Architecture

Whispefy is a small pipeline with one control loop:

trigger -> record -> silence stop -> transcribe -> clean -> insert

Core Pieces

Capture

whispefy/audio.py reads mic input, tracks RMS levels, and stops the session when silence lasts long enough.

Processing

whispefy/groq_pipeline.py sends the WAV file to Groq Whisper and then runs a small LangChain cleanup pass with ChatGroq.

Insert

whispefy/insertion.py types text directly with wtype, then falls back to clipboard paste if direct typing fails.

Control

whispefy/app.py owns the session state, while whispefy/server.py exposes the local FastAPI trigger endpoints.

Config

The app reads runtime settings from .env through whispefy/config.py.

Important values:

HTTP_PORT controls the local server port
SILENCE_MS controls how long silence ends a session
TRANSCRIPTION_BASE_URL should stay on Groq's OpenAI-compatible base
TRANSCRIPTION_MODEL defaults to whisper-large-v3-turbo
LLM_MODEL controls the cleanup model

API Endpoints

The FastAPI server lives in whispefy/server.py and binds to 127.0.0.1.

GET /health checks that the local server is alive
POST /toggle starts recording when idle, or stops the current session when active
POST /stop forces the current session to stop

Use HTTP_PORT if you need to change the local port.
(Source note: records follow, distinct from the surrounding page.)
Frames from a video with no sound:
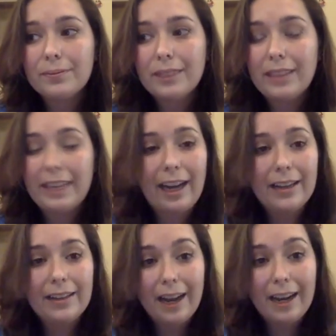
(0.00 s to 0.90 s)
like
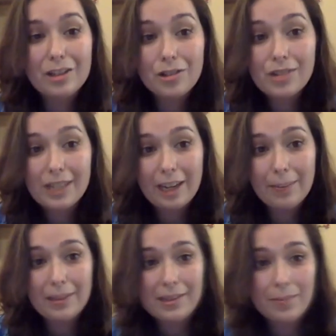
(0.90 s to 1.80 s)
I do stop
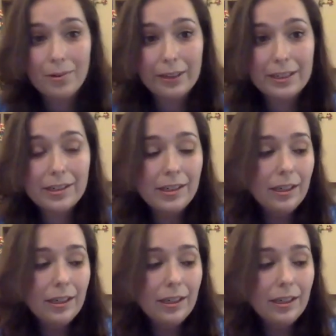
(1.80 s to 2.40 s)
at some point,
The default is 8764.

Session Behavior

The app does not keep a long-running audio stream open forever. It starts recording on POST /toggle or the Hyprland bind, then:

buffers frames locally
watches for speech
stops on silence
skips transcription if no speech was detected
logs and inserts only after the full pipeline succeeds

Expected no-speech cases are treated as a normal cancel path, not a crash.

Launch Paths

There are three practical ways to run it:

uv run whispefy for terminal testing
exec-once = sh -c '/path/to/whispefy/start.sh >> /tmp/whispefy.log 2>&1' for Hyprland autostart
systemd --user for a background service

Wayland Notes

Whispefy is designed for Hyprland on Wayland. The insertion path relies on wtype, and clipboard fallback relies on wl-copy. If those tools are missing, text insertion will fail even if transcription succeeds.

Failure Modes

These are the main failure points to know about when debugging:

No speech detected is a normal cancel path from whispefy/audio.py, not a crash.
A wrong TRANSCRIPTION_BASE_URL will break Groq chat calls if it does not resolve to the OpenAI-compatible base.
Missing wtype or wl-copy will break insertion, even if transcription succeeds.
systemd --user launches need the Wayland env imported, or the service may start without access to the desktop session.
The local FastAPI server binds to 127.0.0.1, so it is meant for local triggers only.

Treat these as operational guardrails, not app bugs, unless the app mishandles them.